Moliere’s 1962 lines of comedic verse has been immaculately sliced by former National Poet of Scotland, Liz Lochhead, into a dirty Scottish one-act quickie starring a quartet of Scotland’s finest, and the result, as the Scots would say, is ‘pure dead brilliant’.
While the design of a sheep’s attire changes with the times, the notion of a wolf in sheep’s clothing is timeless. Moliere’s Tartuffe, or The Imposter, is as relevant to the age of #metoo and virtue-signalling social media wellness gurus as it was when suppressed by King Louis XIV following its 1664 premiere in Versailles.
Lochhead’s adaptation, under the helm of comic-actor-turned-director Tony Cownie, has been transplanted from the Parisian lush ante-chambers of the 1660s to a homely Scottish living room of the 1940s; still a time when the master of the house was to be obeyed, men of faith were to be revered, and women were to marry who they were told.
While Moliere’s cast of characters has been reduced from more than a dozen to four, and his French rhyming couplets have been rephrased in the Scots’ dialect, this truncated rendition still hits all the beats of the original.
For an Australian audience, the Scots’ dialect sits in an uneasy territory; it is almost entirely discernible to the native English speaker, and, for those of Anglo-Saxon ancestry, the language is perhaps buried somewhere deep in the DNA. The surtitles provided, though, are a relief, but also a partial distraction from the fine comedic characterisations on display.
Harry Ward, a new addition to the cast, as the hapless Orgon, is suitably pitiful and inept, as he was slowly guided towards reason by the fiery and lusty Nicola Roy as Elmire and Joyce Falconer as the wise and forthright maid Dorine.
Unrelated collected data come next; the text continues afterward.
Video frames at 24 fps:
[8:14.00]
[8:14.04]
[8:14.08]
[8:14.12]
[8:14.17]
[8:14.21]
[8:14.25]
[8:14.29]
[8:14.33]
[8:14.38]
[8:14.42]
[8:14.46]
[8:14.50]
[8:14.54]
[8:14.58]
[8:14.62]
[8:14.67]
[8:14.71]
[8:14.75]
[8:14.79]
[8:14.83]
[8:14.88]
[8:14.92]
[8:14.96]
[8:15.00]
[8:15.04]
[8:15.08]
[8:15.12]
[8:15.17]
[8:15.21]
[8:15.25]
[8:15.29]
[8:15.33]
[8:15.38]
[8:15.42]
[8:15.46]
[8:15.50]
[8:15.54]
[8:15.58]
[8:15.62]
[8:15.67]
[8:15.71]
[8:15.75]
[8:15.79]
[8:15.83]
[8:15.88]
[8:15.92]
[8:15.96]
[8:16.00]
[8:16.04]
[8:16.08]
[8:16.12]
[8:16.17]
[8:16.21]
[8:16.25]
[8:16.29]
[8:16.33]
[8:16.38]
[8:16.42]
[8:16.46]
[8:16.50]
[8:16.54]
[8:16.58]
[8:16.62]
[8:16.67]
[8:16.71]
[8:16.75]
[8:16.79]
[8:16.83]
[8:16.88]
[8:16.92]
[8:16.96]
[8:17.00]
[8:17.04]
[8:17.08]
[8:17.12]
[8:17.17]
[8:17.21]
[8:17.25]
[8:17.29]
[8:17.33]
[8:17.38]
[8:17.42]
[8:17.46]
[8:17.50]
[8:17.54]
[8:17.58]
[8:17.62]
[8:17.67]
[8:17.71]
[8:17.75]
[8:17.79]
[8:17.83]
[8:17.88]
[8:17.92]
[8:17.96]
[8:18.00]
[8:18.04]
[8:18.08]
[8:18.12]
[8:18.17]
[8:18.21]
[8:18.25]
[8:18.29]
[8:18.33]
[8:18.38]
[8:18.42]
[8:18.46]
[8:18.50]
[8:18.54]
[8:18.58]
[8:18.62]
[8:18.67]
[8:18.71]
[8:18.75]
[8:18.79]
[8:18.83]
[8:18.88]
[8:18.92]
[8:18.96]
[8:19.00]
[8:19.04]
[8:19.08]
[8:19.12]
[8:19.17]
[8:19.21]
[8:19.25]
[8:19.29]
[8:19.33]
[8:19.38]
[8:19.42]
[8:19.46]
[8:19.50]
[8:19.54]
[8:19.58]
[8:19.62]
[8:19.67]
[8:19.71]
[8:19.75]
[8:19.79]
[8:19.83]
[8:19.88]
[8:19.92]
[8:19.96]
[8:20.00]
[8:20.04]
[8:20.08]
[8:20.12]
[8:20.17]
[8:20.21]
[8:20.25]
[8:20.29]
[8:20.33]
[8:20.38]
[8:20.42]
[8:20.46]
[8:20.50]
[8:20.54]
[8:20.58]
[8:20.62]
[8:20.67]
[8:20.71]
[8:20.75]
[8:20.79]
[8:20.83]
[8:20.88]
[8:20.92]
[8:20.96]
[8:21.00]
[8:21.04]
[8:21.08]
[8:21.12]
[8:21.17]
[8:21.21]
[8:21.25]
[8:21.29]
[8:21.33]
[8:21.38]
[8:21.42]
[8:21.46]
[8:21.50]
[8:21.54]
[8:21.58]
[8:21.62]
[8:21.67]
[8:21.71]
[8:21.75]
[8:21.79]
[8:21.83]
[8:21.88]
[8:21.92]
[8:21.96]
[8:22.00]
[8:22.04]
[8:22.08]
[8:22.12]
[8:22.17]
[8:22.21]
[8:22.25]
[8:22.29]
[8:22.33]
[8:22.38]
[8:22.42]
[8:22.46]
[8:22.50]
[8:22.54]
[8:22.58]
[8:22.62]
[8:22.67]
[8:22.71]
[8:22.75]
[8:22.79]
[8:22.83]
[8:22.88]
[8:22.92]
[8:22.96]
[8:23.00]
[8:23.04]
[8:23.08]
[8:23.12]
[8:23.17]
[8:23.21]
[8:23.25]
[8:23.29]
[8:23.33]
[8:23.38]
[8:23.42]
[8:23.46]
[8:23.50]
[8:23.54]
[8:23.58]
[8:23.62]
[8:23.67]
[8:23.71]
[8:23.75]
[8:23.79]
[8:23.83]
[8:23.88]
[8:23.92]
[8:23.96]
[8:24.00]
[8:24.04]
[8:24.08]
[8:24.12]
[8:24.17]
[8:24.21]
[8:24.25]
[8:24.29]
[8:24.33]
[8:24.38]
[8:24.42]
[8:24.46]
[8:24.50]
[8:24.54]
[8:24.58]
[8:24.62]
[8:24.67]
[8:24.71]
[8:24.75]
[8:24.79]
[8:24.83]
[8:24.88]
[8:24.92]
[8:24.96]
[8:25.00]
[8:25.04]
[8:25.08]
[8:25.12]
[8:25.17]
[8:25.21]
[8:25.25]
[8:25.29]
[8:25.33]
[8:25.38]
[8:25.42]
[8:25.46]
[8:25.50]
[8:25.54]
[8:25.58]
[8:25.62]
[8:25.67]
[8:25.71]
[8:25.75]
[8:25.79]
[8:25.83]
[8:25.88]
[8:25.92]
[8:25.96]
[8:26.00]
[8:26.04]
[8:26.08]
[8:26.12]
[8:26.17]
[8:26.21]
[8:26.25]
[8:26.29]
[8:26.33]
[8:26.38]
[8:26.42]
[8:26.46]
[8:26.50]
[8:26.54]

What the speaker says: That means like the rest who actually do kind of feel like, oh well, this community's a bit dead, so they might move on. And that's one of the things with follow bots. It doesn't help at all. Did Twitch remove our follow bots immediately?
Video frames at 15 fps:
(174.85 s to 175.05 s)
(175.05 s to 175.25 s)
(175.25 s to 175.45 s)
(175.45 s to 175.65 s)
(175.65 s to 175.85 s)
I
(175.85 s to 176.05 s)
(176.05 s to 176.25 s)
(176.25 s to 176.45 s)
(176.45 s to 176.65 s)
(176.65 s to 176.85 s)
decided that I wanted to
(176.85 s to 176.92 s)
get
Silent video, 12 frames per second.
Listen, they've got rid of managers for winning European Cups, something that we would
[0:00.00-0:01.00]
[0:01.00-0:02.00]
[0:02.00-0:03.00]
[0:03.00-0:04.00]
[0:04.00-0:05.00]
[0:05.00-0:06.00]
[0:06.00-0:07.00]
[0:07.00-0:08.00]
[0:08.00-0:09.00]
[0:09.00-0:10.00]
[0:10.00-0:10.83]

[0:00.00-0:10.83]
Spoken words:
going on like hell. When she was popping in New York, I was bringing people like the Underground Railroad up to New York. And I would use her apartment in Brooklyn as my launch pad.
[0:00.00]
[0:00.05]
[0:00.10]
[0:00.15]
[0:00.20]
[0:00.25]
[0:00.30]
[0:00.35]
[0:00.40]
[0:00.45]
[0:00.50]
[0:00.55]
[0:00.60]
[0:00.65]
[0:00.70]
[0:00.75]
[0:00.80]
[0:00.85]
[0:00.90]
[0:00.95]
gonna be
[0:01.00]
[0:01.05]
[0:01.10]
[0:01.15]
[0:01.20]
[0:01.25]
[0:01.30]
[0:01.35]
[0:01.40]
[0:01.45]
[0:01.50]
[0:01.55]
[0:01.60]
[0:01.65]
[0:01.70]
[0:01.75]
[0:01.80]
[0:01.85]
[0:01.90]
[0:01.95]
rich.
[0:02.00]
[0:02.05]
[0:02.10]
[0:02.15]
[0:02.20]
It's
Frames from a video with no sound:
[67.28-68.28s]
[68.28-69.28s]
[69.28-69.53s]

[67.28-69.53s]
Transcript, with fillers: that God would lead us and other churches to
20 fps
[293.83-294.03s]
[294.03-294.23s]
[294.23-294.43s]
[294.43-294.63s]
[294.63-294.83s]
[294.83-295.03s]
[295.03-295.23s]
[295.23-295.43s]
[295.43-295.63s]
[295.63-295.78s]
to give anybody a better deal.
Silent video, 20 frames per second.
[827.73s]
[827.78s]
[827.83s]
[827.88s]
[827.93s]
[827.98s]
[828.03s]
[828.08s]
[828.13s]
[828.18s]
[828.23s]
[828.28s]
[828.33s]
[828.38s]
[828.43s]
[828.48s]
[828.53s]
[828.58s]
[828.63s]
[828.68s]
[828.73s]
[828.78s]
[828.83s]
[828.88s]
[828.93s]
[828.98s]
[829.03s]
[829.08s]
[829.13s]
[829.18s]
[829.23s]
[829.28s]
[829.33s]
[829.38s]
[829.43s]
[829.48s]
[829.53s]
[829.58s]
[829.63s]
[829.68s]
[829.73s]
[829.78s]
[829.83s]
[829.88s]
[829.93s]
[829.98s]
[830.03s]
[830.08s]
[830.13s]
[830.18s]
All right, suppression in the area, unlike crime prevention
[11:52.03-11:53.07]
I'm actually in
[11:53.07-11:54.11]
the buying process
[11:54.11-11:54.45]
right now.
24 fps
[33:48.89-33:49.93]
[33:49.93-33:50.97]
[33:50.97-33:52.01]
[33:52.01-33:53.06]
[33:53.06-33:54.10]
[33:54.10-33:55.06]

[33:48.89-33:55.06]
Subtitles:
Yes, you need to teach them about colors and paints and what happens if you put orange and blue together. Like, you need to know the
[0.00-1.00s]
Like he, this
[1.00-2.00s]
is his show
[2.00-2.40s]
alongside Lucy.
The fate of the play, though, like the fate of the Orgon household, depends upon the wily and duplicitous manipulator, the spiritual narcissist Tartuffe, played by Andy Clark, who returns to Holden Street and the Adelaide Fringe after an eight-year absence. Clark, like a certified sociopath, effortlessly transforms from pleading succubus to striking serpent when the occasion suits. His menace when in the ascendency, when his plot has ripened, is fearful.
Moliere’s Tartuffe by Liz Lochhead is an ideal introduction to the work, or alternatively, a worthy addition to the catalogue of adaptations. This production is no imposter, it is the real deal.